EXERCISE AIM.
At the line containing "(165.50 s to 166.40 s)", begin an exact copy of the lines below and continue through the final one, with no pictures.

#### DATASET RECORDS

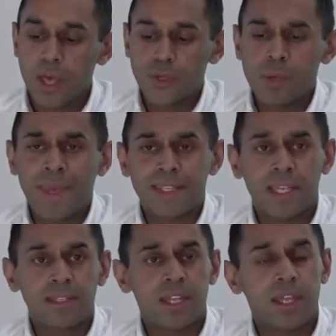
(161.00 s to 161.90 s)
So it makes
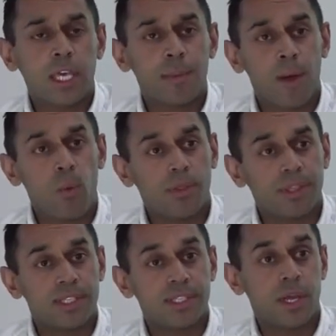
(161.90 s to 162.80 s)
sense to think about what
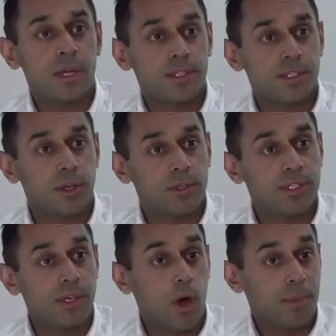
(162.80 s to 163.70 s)
the stance on
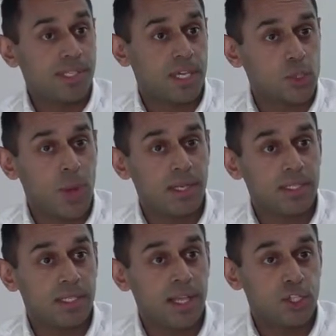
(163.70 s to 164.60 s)

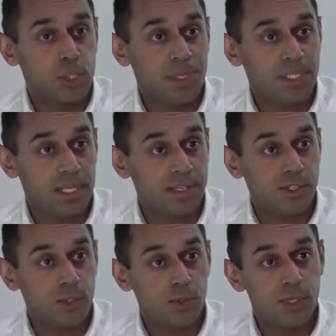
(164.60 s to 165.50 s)
homosexuality and LGBT
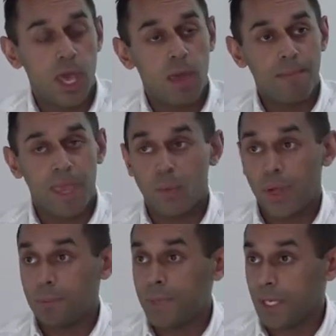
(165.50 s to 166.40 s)
issues may
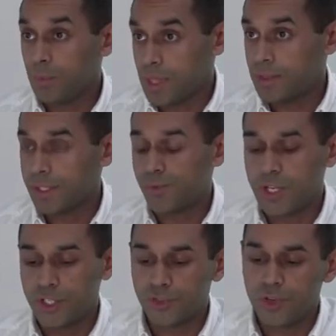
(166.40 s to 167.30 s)
well be within this
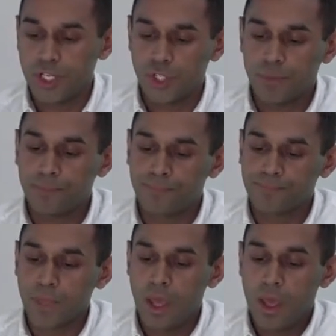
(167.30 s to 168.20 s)
religious tradition.
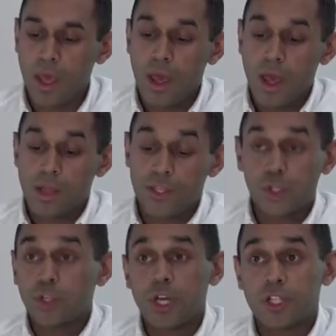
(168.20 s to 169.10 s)
The
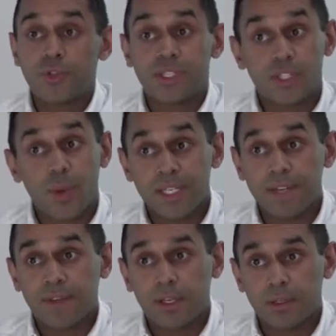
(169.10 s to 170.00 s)
short answer is it's quite
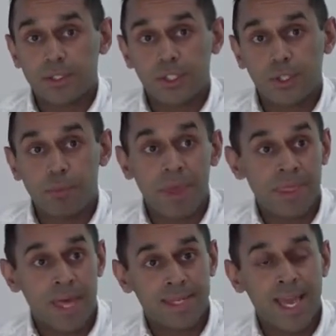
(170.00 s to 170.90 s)
difficult to
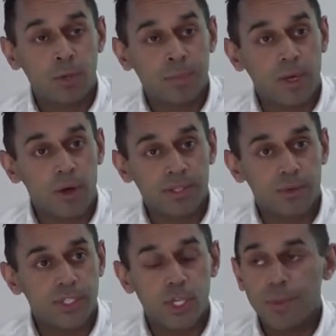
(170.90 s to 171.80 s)
pin that down because
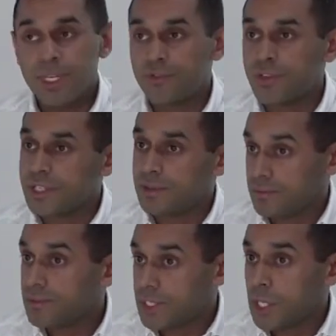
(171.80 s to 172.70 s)
there are so many different
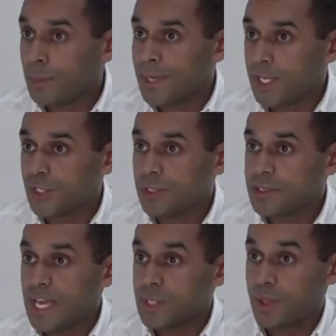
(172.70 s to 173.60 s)

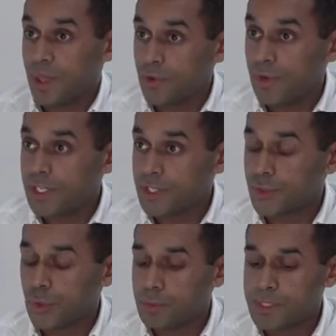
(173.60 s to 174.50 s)
denominations, as with other
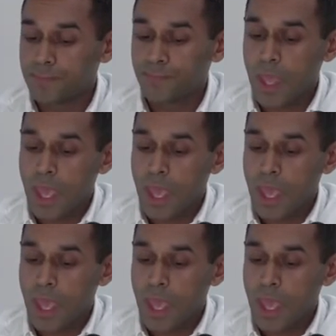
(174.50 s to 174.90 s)
religious groups,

########

RESPONSE.
(165.50 s to 166.40 s)
issues may
(166.40 s to 167.30 s)
well be within this
(167.30 s to 168.20 s)
religious tradition.
(168.20 s to 169.10 s)
The
(169.10 s to 170.00 s)
short answer is it's quite
(170.00 s to 170.90 s)
difficult to
(170.90 s to 171.80 s)
pin that down because
(171.80 s to 172.70 s)
there are so many different
(172.70 s to 173.60 s)

(173.60 s to 174.50 s)
denominations, as with other
(174.50 s to 174.90 s)
religious groups,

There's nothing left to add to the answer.